■ What to produce:
Among the entries below, which lines run from the line with "Video frames at" through the line with "Verbatim transcript: before"? Retype those, both ends included, exactly and without pictures.

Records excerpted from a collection
------------------------------------
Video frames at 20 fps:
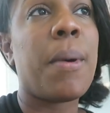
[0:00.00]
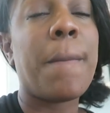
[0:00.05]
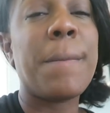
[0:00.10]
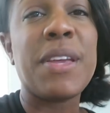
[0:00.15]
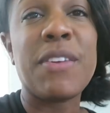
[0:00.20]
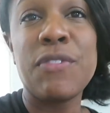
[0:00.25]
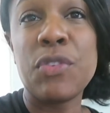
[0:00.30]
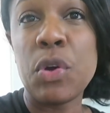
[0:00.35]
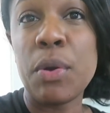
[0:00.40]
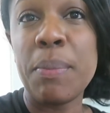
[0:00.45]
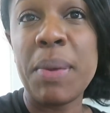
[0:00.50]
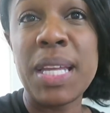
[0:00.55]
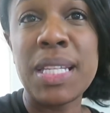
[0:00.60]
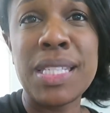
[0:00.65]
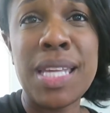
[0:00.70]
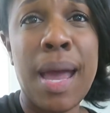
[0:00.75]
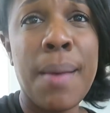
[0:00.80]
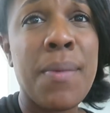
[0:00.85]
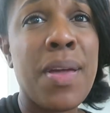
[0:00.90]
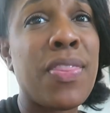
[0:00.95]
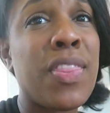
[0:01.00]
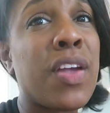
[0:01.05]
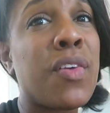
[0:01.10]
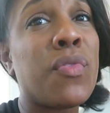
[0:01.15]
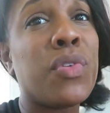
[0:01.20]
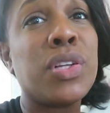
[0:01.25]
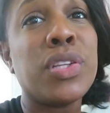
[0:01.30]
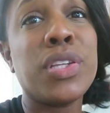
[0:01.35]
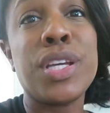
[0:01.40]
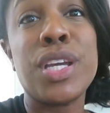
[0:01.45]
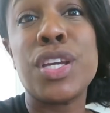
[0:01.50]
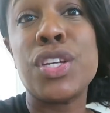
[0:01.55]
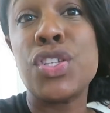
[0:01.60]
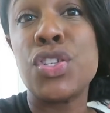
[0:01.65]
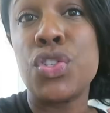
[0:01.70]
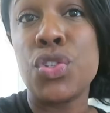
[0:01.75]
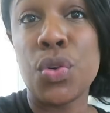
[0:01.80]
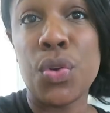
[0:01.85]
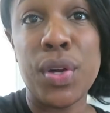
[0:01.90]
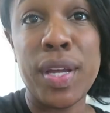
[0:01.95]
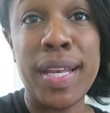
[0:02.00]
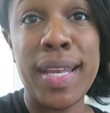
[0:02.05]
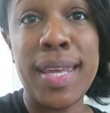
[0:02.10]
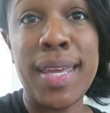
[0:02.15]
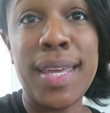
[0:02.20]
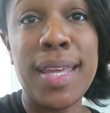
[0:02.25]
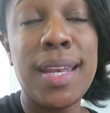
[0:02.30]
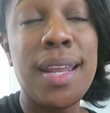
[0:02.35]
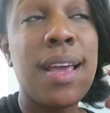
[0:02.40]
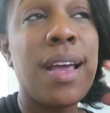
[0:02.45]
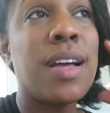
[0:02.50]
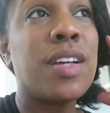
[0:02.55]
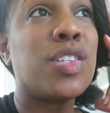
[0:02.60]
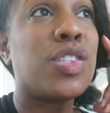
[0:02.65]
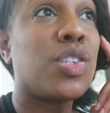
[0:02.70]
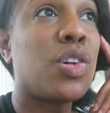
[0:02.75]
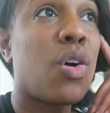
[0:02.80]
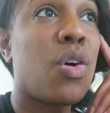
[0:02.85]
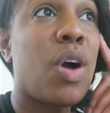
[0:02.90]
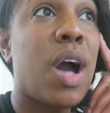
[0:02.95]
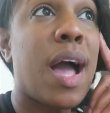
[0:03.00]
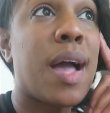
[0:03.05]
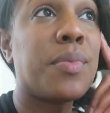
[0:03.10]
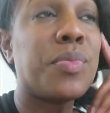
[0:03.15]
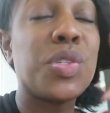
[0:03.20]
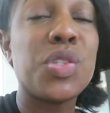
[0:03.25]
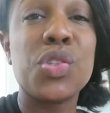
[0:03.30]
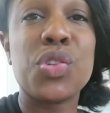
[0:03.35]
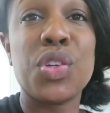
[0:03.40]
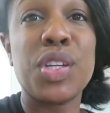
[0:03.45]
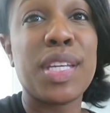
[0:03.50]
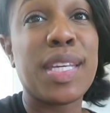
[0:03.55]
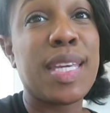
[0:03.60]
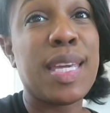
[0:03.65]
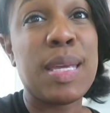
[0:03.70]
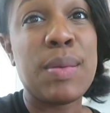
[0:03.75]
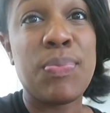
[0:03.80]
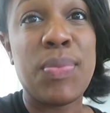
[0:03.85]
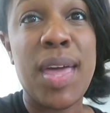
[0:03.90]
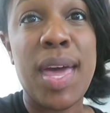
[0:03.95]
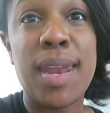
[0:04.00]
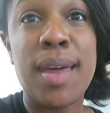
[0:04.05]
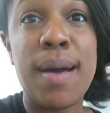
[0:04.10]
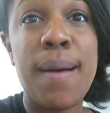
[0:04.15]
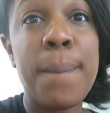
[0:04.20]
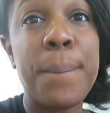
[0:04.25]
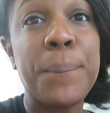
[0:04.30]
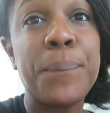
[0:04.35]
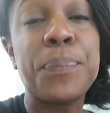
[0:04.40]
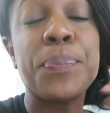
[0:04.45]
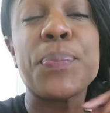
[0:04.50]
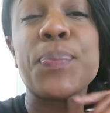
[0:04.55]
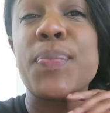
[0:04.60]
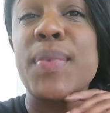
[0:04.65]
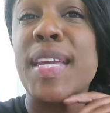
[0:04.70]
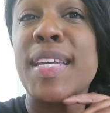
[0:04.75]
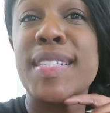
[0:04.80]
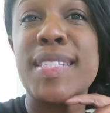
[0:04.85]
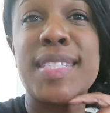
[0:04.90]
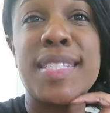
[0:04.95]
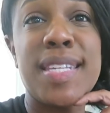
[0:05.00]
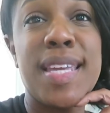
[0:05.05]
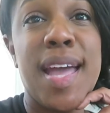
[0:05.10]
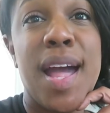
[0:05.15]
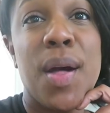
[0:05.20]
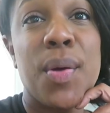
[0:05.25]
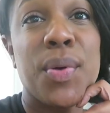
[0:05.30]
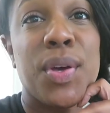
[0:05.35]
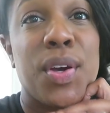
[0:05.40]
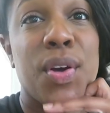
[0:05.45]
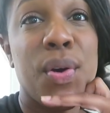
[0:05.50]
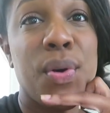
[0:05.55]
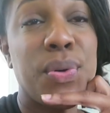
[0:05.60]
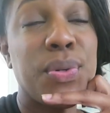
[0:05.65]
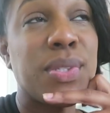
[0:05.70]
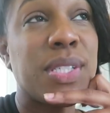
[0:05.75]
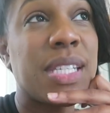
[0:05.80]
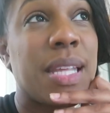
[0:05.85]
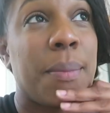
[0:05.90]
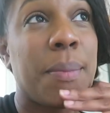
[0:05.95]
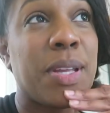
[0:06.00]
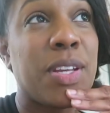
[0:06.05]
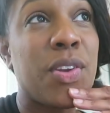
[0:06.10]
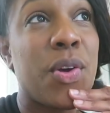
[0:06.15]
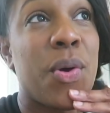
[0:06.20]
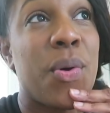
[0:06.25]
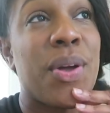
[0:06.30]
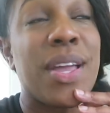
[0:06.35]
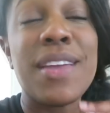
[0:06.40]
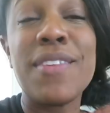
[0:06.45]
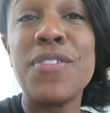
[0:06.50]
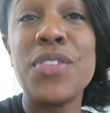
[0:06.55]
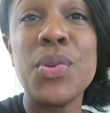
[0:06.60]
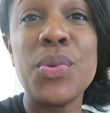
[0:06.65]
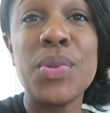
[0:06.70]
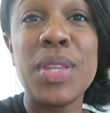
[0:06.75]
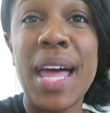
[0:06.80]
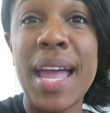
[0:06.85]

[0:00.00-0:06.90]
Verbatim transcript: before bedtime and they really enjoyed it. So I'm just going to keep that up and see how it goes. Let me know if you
------------------------------------
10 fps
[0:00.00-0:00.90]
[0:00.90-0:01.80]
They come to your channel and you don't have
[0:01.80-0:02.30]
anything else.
------------------------------------
■ Answer to this problem:
Video frames at 20 fps:
[0:00.00]
[0:00.05]
[0:00.10]
[0:00.15]
[0:00.20]
[0:00.25]
[0:00.30]
[0:00.35]
[0:00.40]
[0:00.45]
[0:00.50]
[0:00.55]
[0:00.60]
[0:00.65]
[0:00.70]
[0:00.75]
[0:00.80]
[0:00.85]
[0:00.90]
[0:00.95]
[0:01.00]
[0:01.05]
[0:01.10]
[0:01.15]
[0:01.20]
[0:01.25]
[0:01.30]
[0:01.35]
[0:01.40]
[0:01.45]
[0:01.50]
[0:01.55]
[0:01.60]
[0:01.65]
[0:01.70]
[0:01.75]
[0:01.80]
[0:01.85]
[0:01.90]
[0:01.95]
[0:02.00]
[0:02.05]
[0:02.10]
[0:02.15]
[0:02.20]
[0:02.25]
[0:02.30]
[0:02.35]
[0:02.40]
[0:02.45]
[0:02.50]
[0:02.55]
[0:02.60]
[0:02.65]
[0:02.70]
[0:02.75]
[0:02.80]
[0:02.85]
[0:02.90]
[0:02.95]
[0:03.00]
[0:03.05]
[0:03.10]
[0:03.15]
[0:03.20]
[0:03.25]
[0:03.30]
[0:03.35]
[0:03.40]
[0:03.45]
[0:03.50]
[0:03.55]
[0:03.60]
[0:03.65]
[0:03.70]
[0:03.75]
[0:03.80]
[0:03.85]
[0:03.90]
[0:03.95]
[0:04.00]
[0:04.05]
[0:04.10]
[0:04.15]
[0:04.20]
[0:04.25]
[0:04.30]
[0:04.35]
[0:04.40]
[0:04.45]
[0:04.50]
[0:04.55]
[0:04.60]
[0:04.65]
[0:04.70]
[0:04.75]
[0:04.80]
[0:04.85]
[0:04.90]
[0:04.95]
[0:05.00]
[0:05.05]
[0:05.10]
[0:05.15]
[0:05.20]
[0:05.25]
[0:05.30]
[0:05.35]
[0:05.40]
[0:05.45]
[0:05.50]
[0:05.55]
[0:05.60]
[0:05.65]
[0:05.70]
[0:05.75]
[0:05.80]
[0:05.85]
[0:05.90]
[0:05.95]
[0:06.00]
[0:06.05]
[0:06.10]
[0:06.15]
[0:06.20]
[0:06.25]
[0:06.30]
[0:06.35]
[0:06.40]
[0:06.45]
[0:06.50]
[0:06.55]
[0:06.60]
[0:06.65]
[0:06.70]
[0:06.75]
[0:06.80]
[0:06.85]

[0:00.00-0:06.90]
Verbatim transcript: before bedtime and they really enjoyed it. So I'm just going to keep that up and see how it goes. Let me know if you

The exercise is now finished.